Key Challenge: There exists a trade-off between style intensity and content preservation. The root cause is that existing methods treat style as a "single monolithic feature," lacking adaptive matching of "which content region corresponds to which style region."

Goal: To support arbitrary style references and achieve region-level, semantically aligned, interpretable, and customizable style transfer without any extra inputs (masks/segmentation) or training.
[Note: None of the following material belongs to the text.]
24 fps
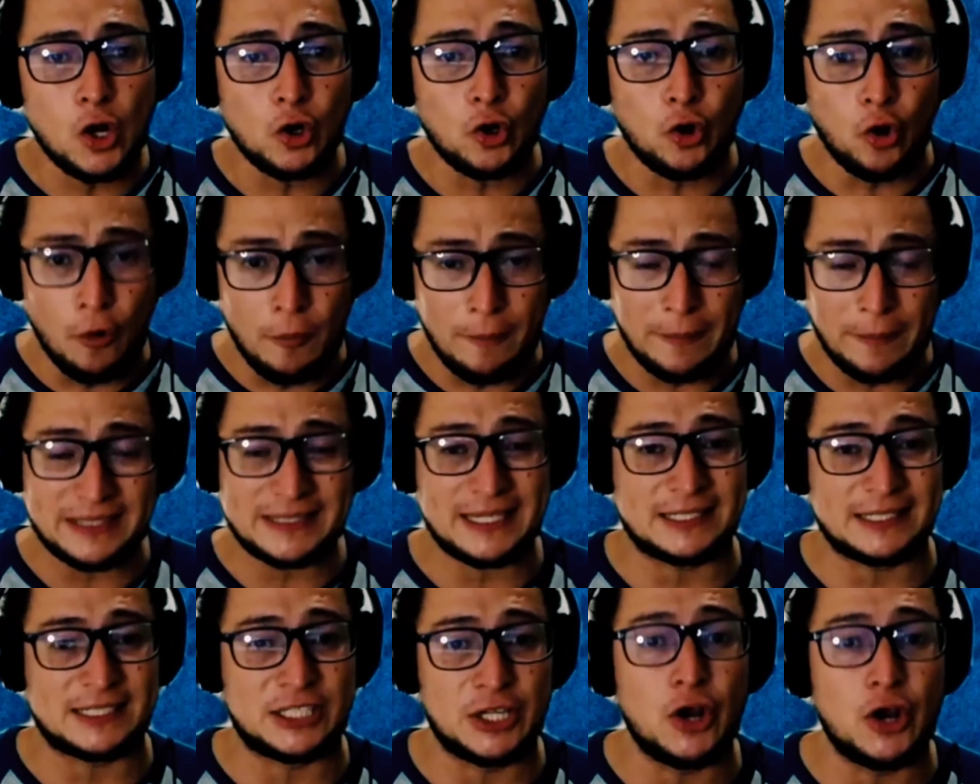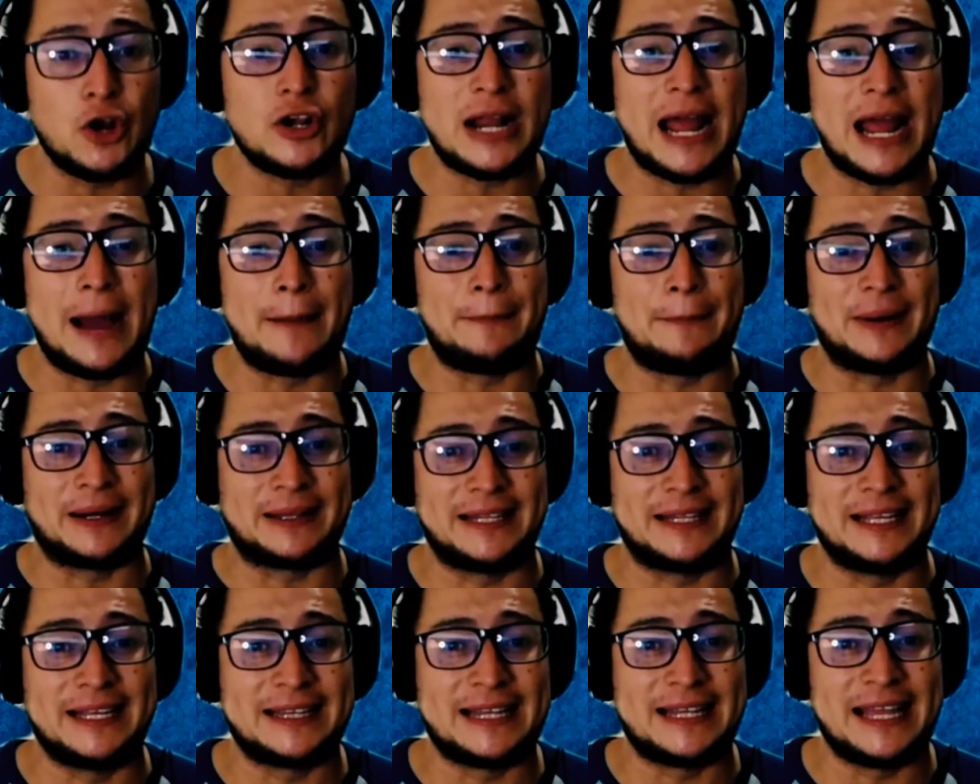conversación a
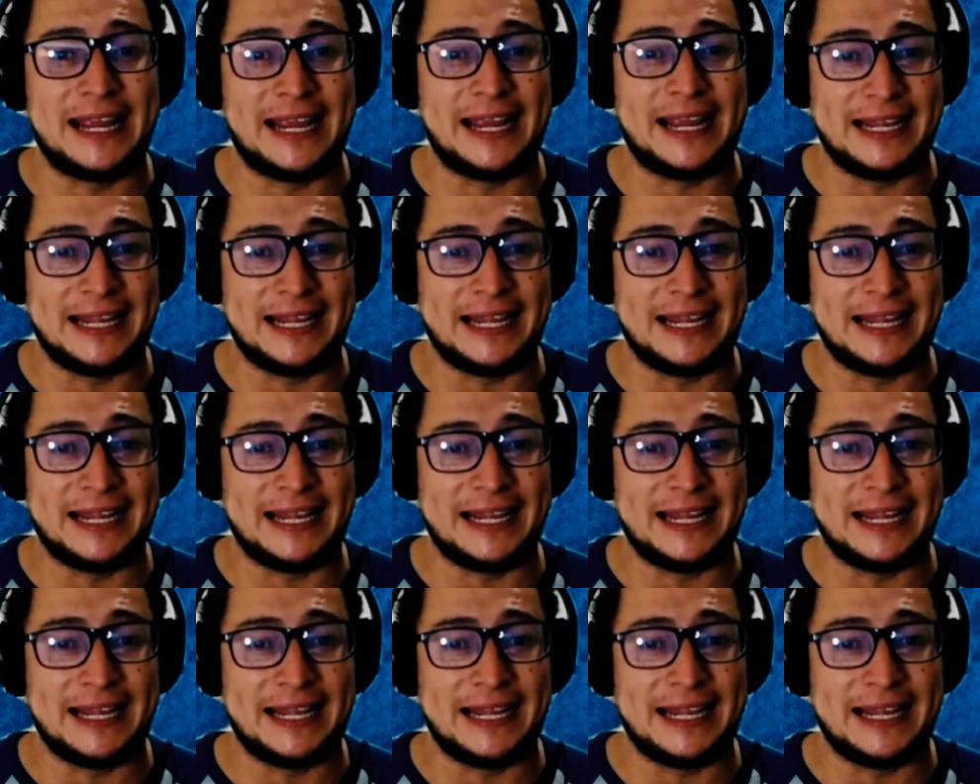partir de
Key Insight: The authors hypothesize that semantic regions are the fundamental carriers of style features, and adaptive content-style regional matching is key to high-quality transfer. They observe that the intermediate UNet features of diffusion models (similar to DIFT) are sufficient for unsupervised semantic clustering, eliminating the need for external segmentation models.

Core Idea: Replace "global style application" with a "divide and conquer" strategy—first segment images into semantic regions using diffusion features, then select the best matching style region for each content region based on semantic relevance, and finally apply style loss specifically within matching attention pairs.

Method

Overall Architecture

Given a set of style images \(I_s=\{I_1, I_2, \dots\}\) and a content image \(I_c\), StyleGallery adaptively identifies matching style regions to perform stylization while preserving content structure and suppressing leakage. The pipeline consists of three sequential stages: semantic clustering, multi-dimensional region matching, and sampling optimization via loss guidance.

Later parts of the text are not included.